Peggi answered the phone tonight and a guy asked to speak to Paul. I said, “Hello” and the man/boy voice said, “Fuck you” and hung up. I’m thinking it was the answer to the title of yesterday’s post.
As brutal an exercise as painting can be, it is as brutal an exercise for me to look at one of my paintings. Of course it is not entirely brutal, but close. I’m talking about looking at the finished painting and noting what goes through my mind on confronting it. Just what kind of a dialog do I have with this thing? In other words, why am I doing this?
I alone am responsible for expressing what is on the minds of these people and I need to enable them to hold up their end of an interesting conversation. The procedure for developing a painting is one part of this activity. The conversation with the finished thing is the other.
It is sort of interesting how little anyone who comes into our house has to say about these guys. If someone is not into a confrontation I completely respect that but I suspect the paintings are not speaking clearly enough yet.
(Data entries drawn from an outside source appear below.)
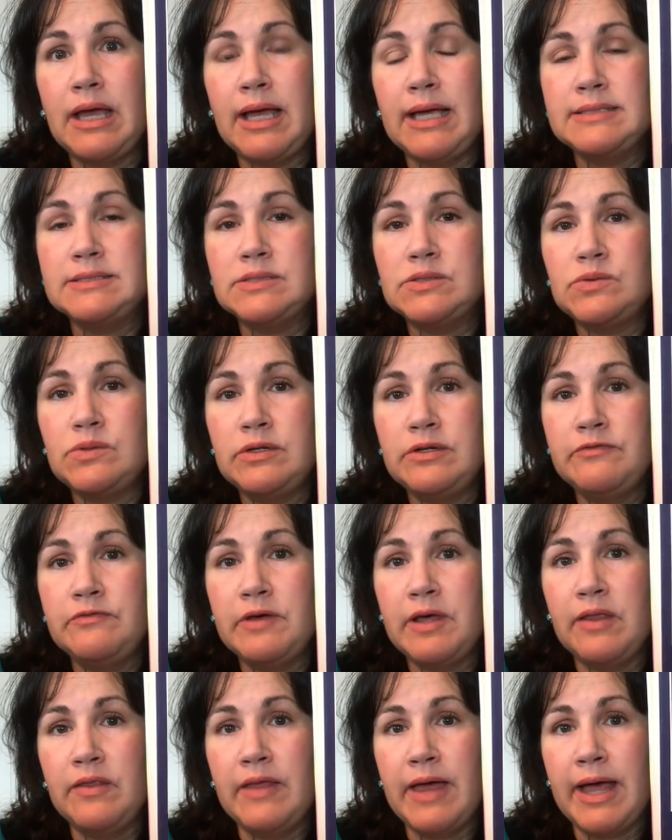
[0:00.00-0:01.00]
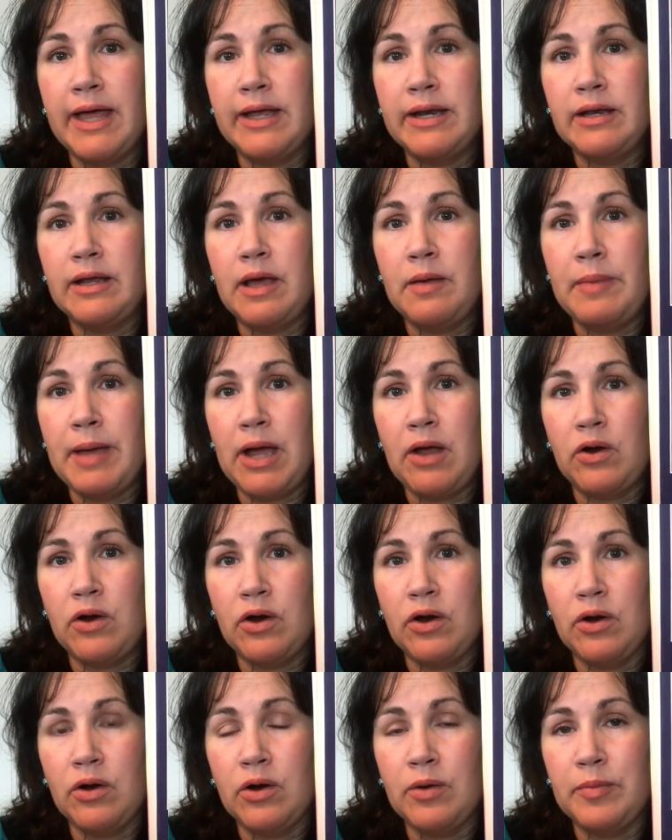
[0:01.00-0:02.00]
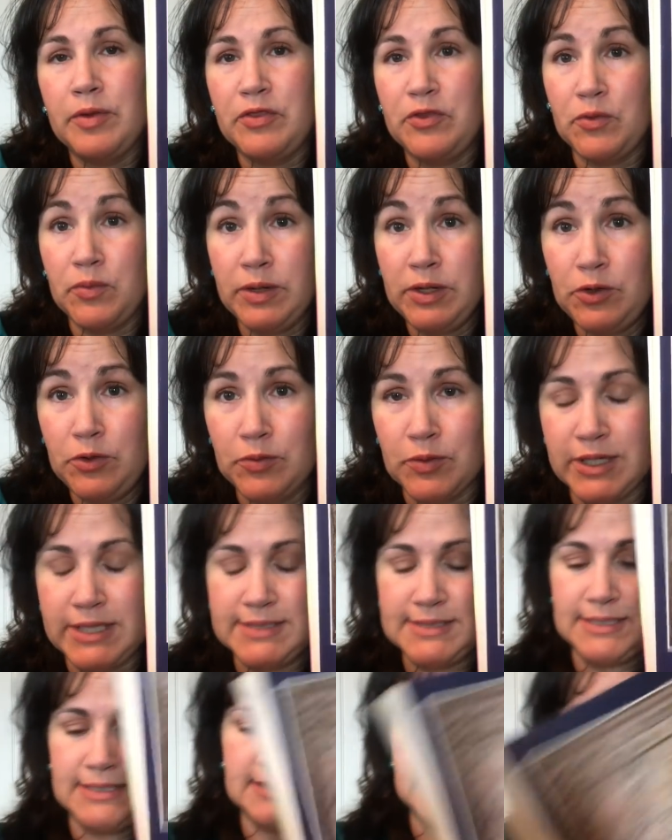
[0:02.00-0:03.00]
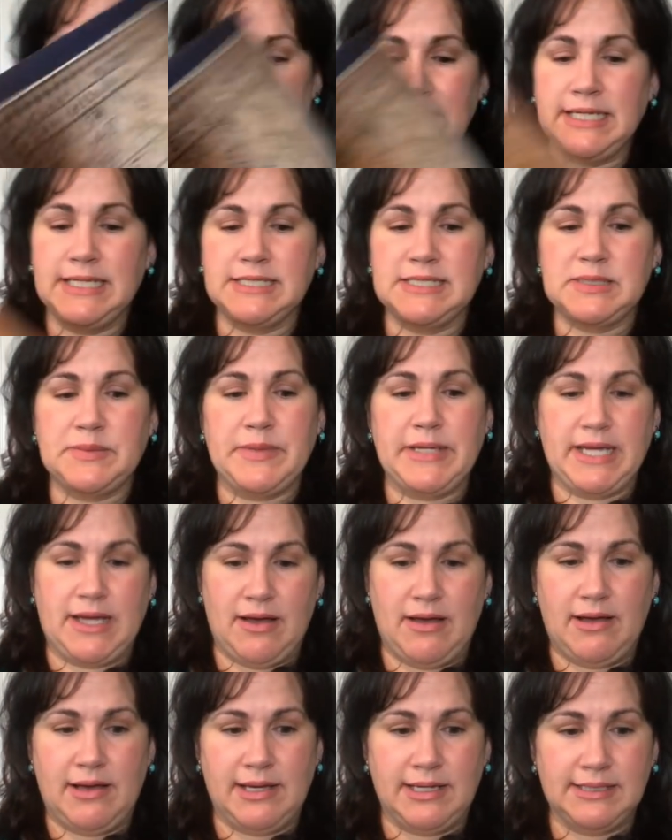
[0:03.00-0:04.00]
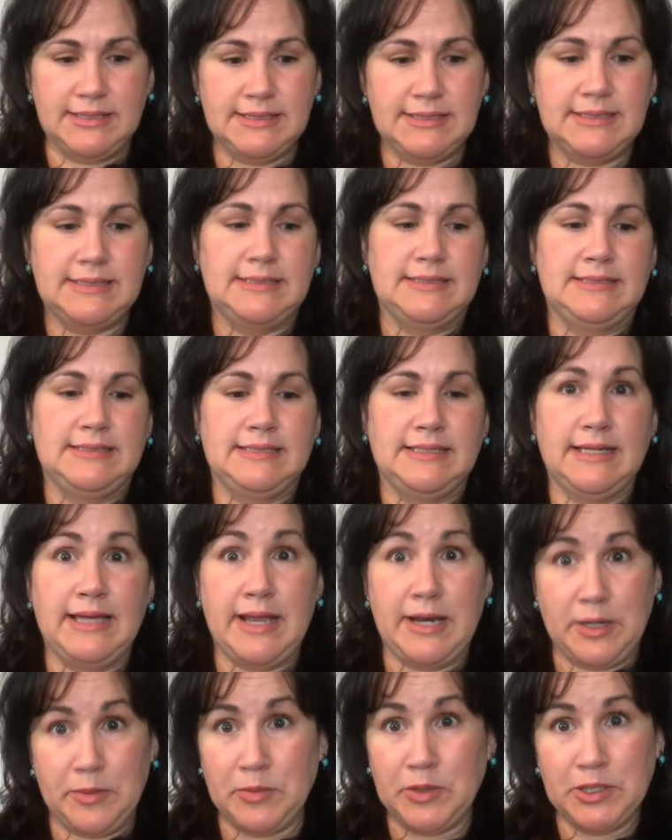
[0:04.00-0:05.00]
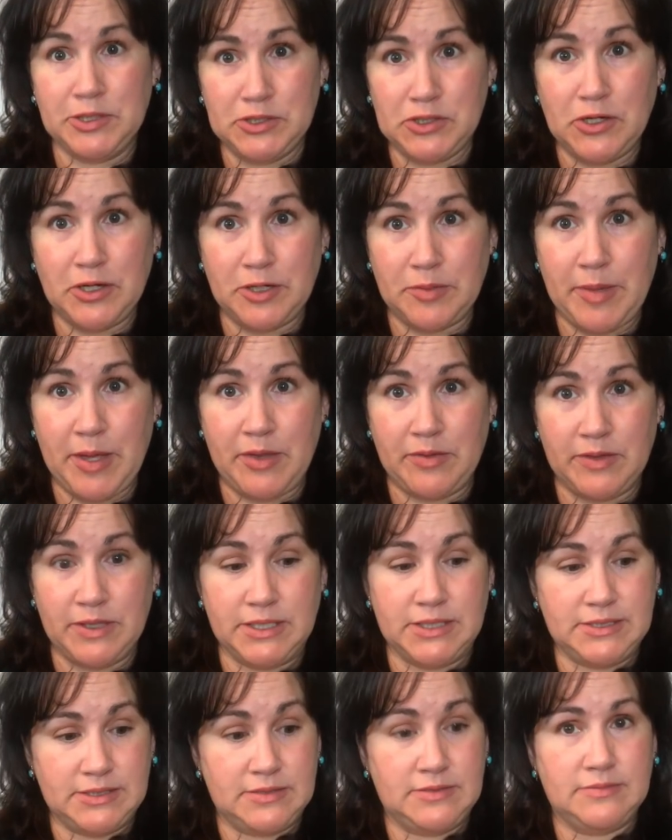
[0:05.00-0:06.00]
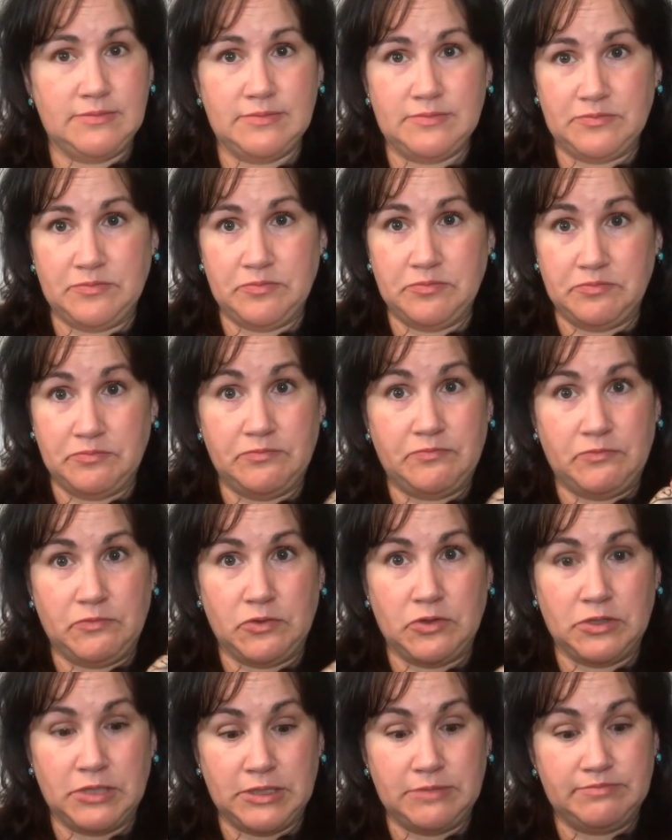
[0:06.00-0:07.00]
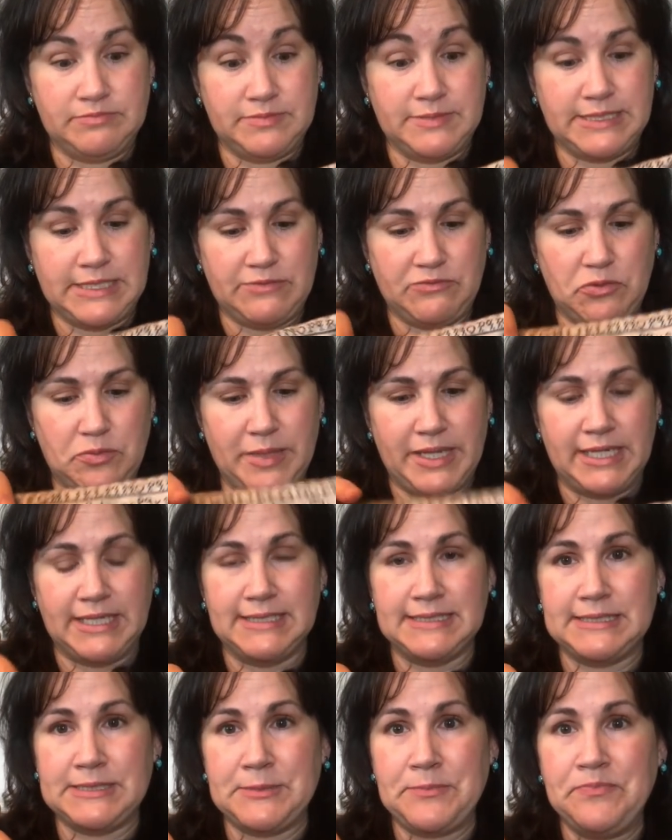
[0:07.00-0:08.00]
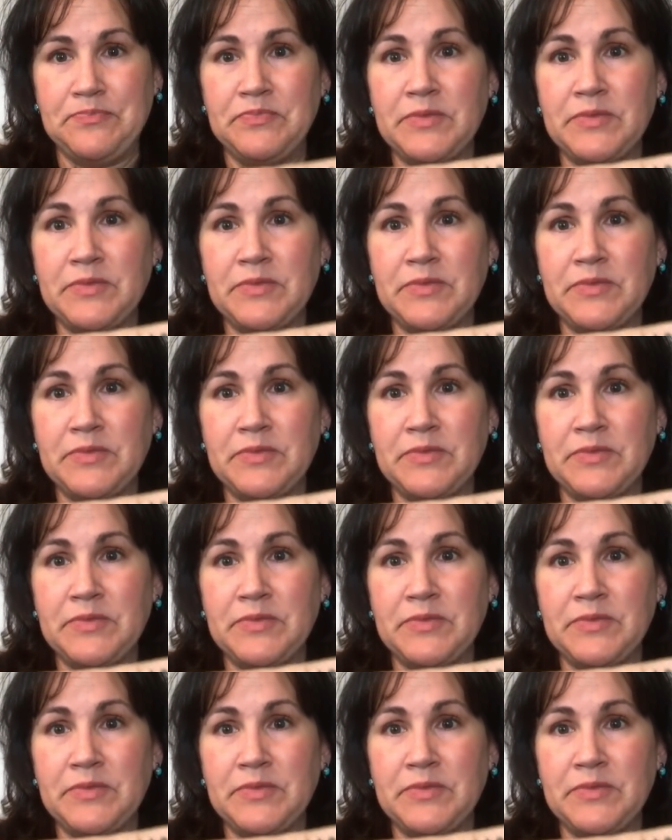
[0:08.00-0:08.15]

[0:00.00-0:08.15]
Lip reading: sort of felt that about her, but the real reason is because, and I'm going to talk about this for several minutes.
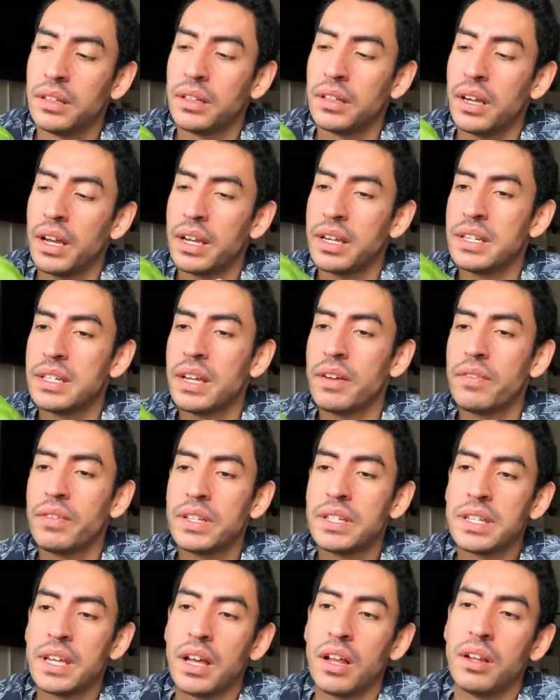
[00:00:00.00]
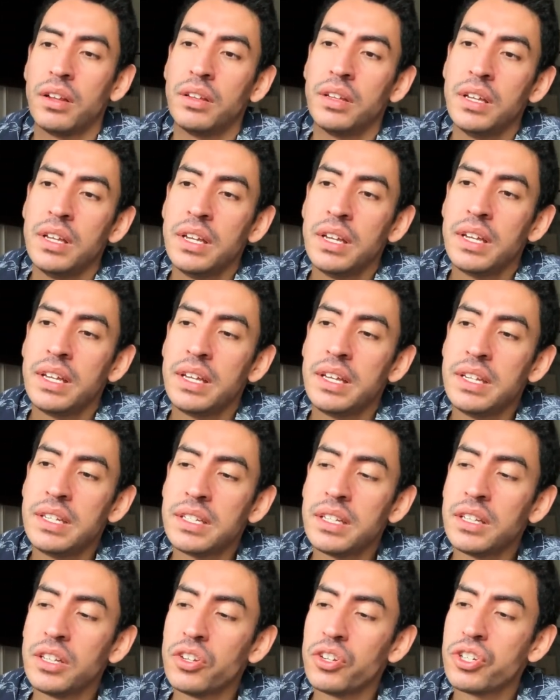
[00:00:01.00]
I can definitely tell, he's a
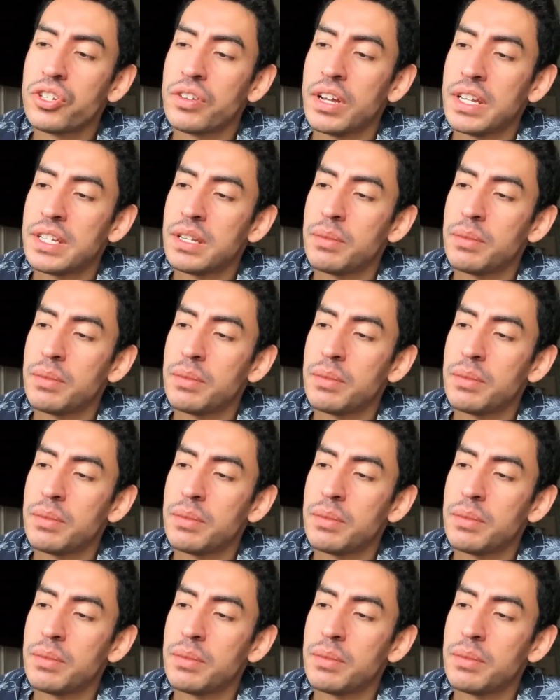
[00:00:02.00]
little stressed.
I think some people are afraid to look at them or they think they are so terrible they don’t want to be the position to have to comment on them so they look away. Maybe everybody has stuff like this in their living room.
I’m trying to pick a couple to enter in a show and I have a bunch of recent ones propped up in our living room. I’m leaning toward bottom left and third from left on the bottom. I’ve been adding to the group over the last month. I would like them to be more engaging.
I just finished “The Object Stares Back” by James Elkins. I fell asleep to it for the last few weeks and it surly is responsible for this entry. But he started to to piss me off because he tossed out too many ideas too quickly. I disagreed with many of his opening arguments and he didn’t take the time to defend them. On to the next entry.